Pakistan gets China’s nod on $2 billion debt rollover

Pakistan gets China’s nod on $2 billion debt rollover

State-owned Chinese banks have lent $21.9 billion in short and medium-term loans to Pakistan over the past five years as its overseas lending shifts from funding infrastructure toward providing emergency relief.

By Staff Reporter

ISLAMABAD: China has allowed cash-strapped Pakistan to rollover $2 billion worth of short-term commercial loans to provide a major relief for its all-weather ally, which is reeling under a major economic crisis.

The rollover comes amid protracted weakness in Pakistan’s foreign currency reserves which fell below $9 billion last week.

The rolled-over debts included $500 million bank deposit, another $500 million commercial loan, and a $1 billion short-term loan. All three debts were due in June and July of 2022.

China’s State Administration Foreign Exchange (SAFE), a regulatory the country’s central bank allowed the rollover of its SAFE deposits loans for one year, a government official in Islamabad said.

China has rolled over a total of $4.2 billion in debt on Pakistan’s request in the current calendar year.

State-owned Chinese banks have lent $21.9 billion in short and medium-term loans to Pakistan over the past five years as its overseas lending shifts from funding infrastructure toward providing emergency relief.

According to IMF data, about 27 percent of Pakistan’s foreign debt is owed to China, incurred largely due to infrastructure projects.

Data showing the shift in China’s $900 billion Belt and Road Initiative to loans aimed at easing foreign currency shortages since 2018 was compiled by AidData, a research lab at William and Mary, a university in the US.

China has “pivoted in a significant way away from project lending and toward the balance of payment lending, doing emergency rescue lending,” Bloomberg quoted Brad Parks, AidData’s executive director, as saying.
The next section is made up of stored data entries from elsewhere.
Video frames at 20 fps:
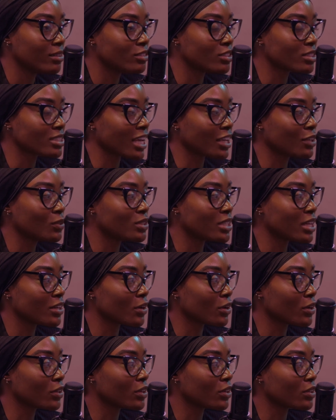just like you said
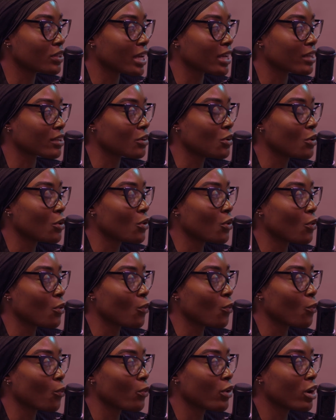earlier, like
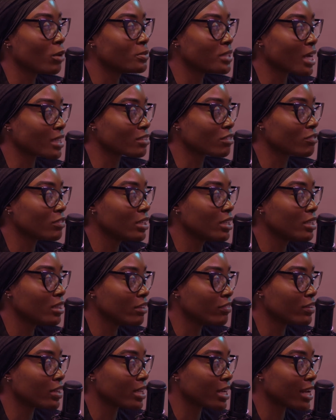we're objectively
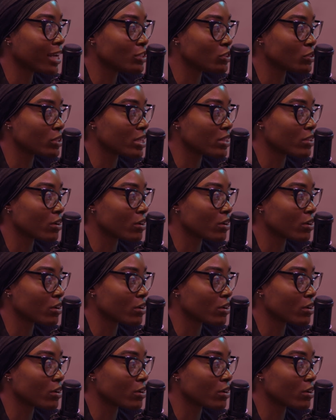living in Nigeria.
The loans show China is now playing a similar role to the International Monetary Fund, providing financing during the balance of payments crises, rather than World Bank-style concessionary project financing to which BRI lending has generally been compared.

Higher energy prices are leading to foreign currency outflows from developing countries that are part of the BRI, increasing their risk of defaulting on foreign-currency debt. About 60 percent of China’s overseas lending is to countries that are now in debt distress, according to researchers at the World Bank.

“Beijing has been operating under the assumption that when BRI borrower countries face significant liquidity pressures, the smart move is to keep these countries sufficiently liquid to weather the storm,” Parks said. 

The loans are “squarely focused on helping the borrower solve two problems: Number one, repay your old project debts, number two, to try to bolster foreign exchange reserves,” he added.

China’s emergency lending to Pakistan picked up when it started experiencing problems in balancing its international payments in 2017 as a result of surging import costs and overseas debt. The crisis prompted lengthy negotiations with the IMF, which demanded tax hikes as a condition for loans

Emergency lending to Pakistan generally carried maturities of 1-3 years and interest rates calculated according to prevailing interbank lending rates in London or Shanghai, plus a one to three percentage point margin, according to AidData. 

The loans to Pakistan came mainly from the PBOC in the form of currency swaps and loans from China Development Bank, Bank of China and Industrial and Commercial Bank of China Ltd., according to AidData.

While such deals boost countries’ foreign-currency reserves in the short run, “in net terms none of the fundamentals have changed, that money goes in and right back out,” said Parks. “If there’s a solvency problem rather than a liquidity problem you are potentially making things worse.”